Random Stuff Learned/Remembered Lately

by Andrew Barber 5. April 2010 05:47

I have a bad habit of wanting to post something of a certain size and weight before I post anything at all. The end result? I don't post anything! As the beginnings of an attempt to break this habit, I offer some almost entirely unrelated items I have come across lately. The top two items are from some recent adventures in Linux administration, while the last one is a really dumb one with an ASP.NET app.

Paranoid hosts.deny Can Trip You Up

One of my Debian-based firewall servers had the 'paranoid' option set in its /etc/hosts.deny file. The purpose of this option is to block access to any remote host where the host name does not match the address. I imagine it would work by pulling a PTR record from the IP, and then querying the resulting host name to see if it matches back to the IP again.

That system has had that setting for quite some time now, and it never caused me any trouble. Every connection I have apparently used in that time has had its DNS settings properly set. But I recently used a connection at a partner's office, which was provided through a small, local cable company. Hair-pulling ensued; While I had no trouble accessing the services on the systems behind the firewall, I could not connect to the SSH or VPN services provided by the firewall itself. Packet sniffing showed there were packets going back and forth. As I recall (it's been a few weeks now), something in syslog prompted me to think of hosts.deny;

I don't know how prevalent it is that ISPs will have improperly setup PTR records, but it's something to keep in mind.

I Was Creating a New Grub menu.lst Every Kernel Upgrade!

On another Debian-based firewall system I have, I kept a backup copy of Grub's menu.lst file to restore over the automatically generated one every time I did a kernel upgrade. This is a big-time case of "RTFM!" The reason I was doing it has to do with the perculiarities of the hard drive subsystem on the motherboard in question, requiring me to need to use the IDs of the drives.

But if I had simply read the comments in menu.lst, or read the man page, I would have known I had two options: 1) add special entries before/after the 'AUTOMAGIC KERNELS LIST' section or, more appropos for my situation 2) edit the default options within that section. The default menu.lst file comes with comments that describe the process quite well; the key lines are commented by a single hash (#), and that hash must remain there.
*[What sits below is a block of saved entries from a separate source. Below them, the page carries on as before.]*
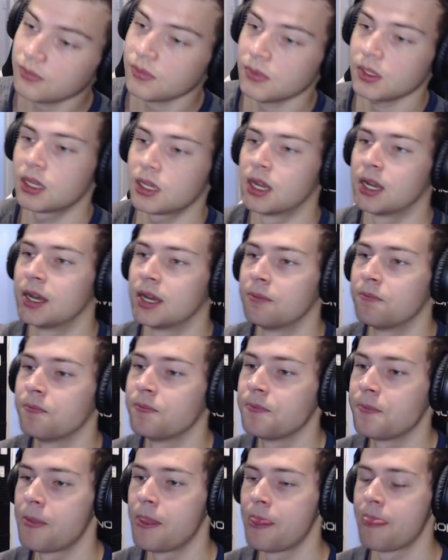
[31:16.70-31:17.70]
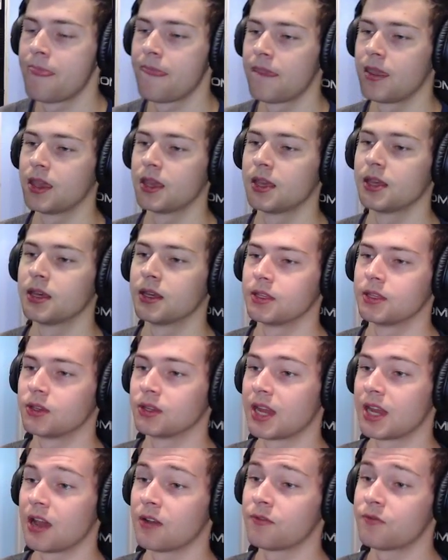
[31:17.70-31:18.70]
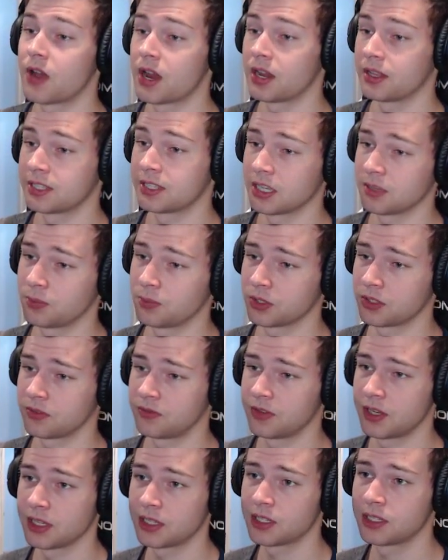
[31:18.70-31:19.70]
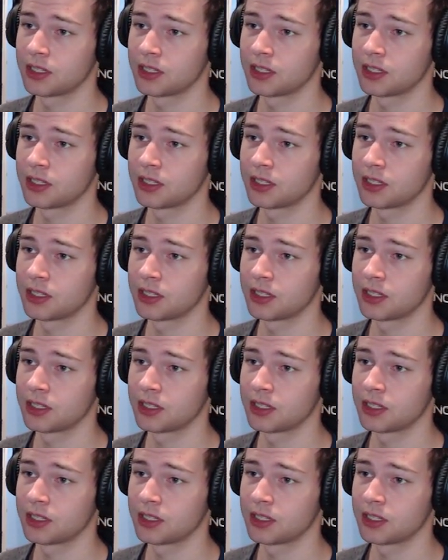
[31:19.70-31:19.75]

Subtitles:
You can now finally teleport to Phoenix.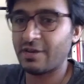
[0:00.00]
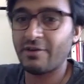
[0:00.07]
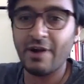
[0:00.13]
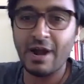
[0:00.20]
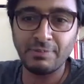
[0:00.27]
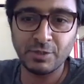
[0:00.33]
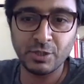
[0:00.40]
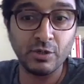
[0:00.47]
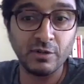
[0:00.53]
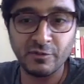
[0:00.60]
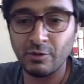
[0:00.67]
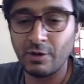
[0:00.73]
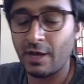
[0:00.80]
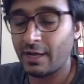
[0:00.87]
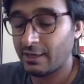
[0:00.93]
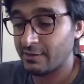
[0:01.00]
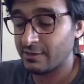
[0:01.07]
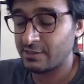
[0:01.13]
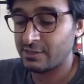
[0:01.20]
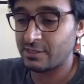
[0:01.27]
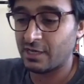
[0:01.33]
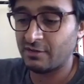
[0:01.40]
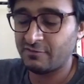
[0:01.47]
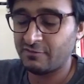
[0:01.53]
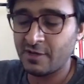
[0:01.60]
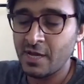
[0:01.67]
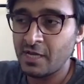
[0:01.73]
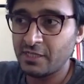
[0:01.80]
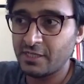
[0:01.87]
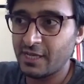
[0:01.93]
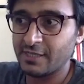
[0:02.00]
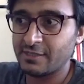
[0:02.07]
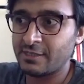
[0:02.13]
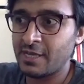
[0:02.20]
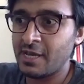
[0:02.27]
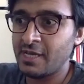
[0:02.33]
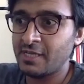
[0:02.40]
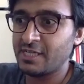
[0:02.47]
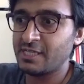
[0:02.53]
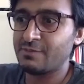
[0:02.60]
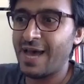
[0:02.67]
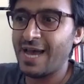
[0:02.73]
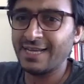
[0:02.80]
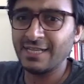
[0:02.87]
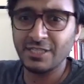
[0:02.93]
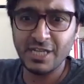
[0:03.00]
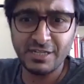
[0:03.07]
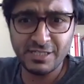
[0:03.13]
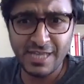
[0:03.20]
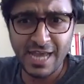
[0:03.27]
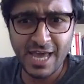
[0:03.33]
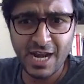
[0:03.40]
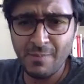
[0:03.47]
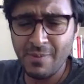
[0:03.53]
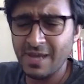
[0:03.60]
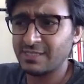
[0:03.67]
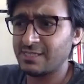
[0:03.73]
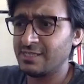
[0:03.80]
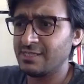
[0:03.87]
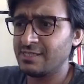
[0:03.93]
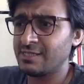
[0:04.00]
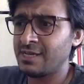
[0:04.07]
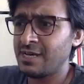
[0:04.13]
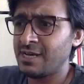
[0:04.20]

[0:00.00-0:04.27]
crypto if you like this stuff, taste backend, taste databases,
When configuration of a new kernel is done, the defaults entered there are used. I was actually considering replacing this server with another one due to this issue, when all it took was literally a 30-second fix.

Don't Forget That Global.asax File!

Okay, you say, what kind of silly advice is that? Who would forget to upload one of the files of a web site? And wouldn't it be obvious when it happened? Of course, ASP.NET folks know that Global.asax is a special file. It's not a page that you load (requests for it are specifically denied by IIS by default, in fact), but it is frequently a vital file. Application-level code runs - or does not run - based on it.

I almost always use Code-Behinds in ASP.NET, where the 'web site files' (including Global.asax) merely contain markup, and then names of the compiled program objects from which they are to derive - those objects having been programmed via the 'code-behind' files, which are pure C# code, in my case. Even though all the code is compiled in an assembly, the web files are still needed (without some other special circumstances); The layout/design and markup code is still in the ASPX files - you will get the standard "File Not Found" error if such a file was not uploaded.

But the Global.asax is a special case. If it does not exist, the result is simply that no application-level code is run. This should seem obvious, but without the Global.asax being present in the web directory, the ASP.NET runtime has no way of knowing what, if any, HttpApplication-derived object that may or may not be in your code should run. You could derive a dozen such objects and compile them in your assembly. You may have compiled only one, but you don't want it used. My point is, the Global.asax file and the markup contained therein is the way that the runtime knows what you intended.

In my case, this oversight was the reason on my development system, a global variable set in Application_Start was valid, but on the staging server it was NULL.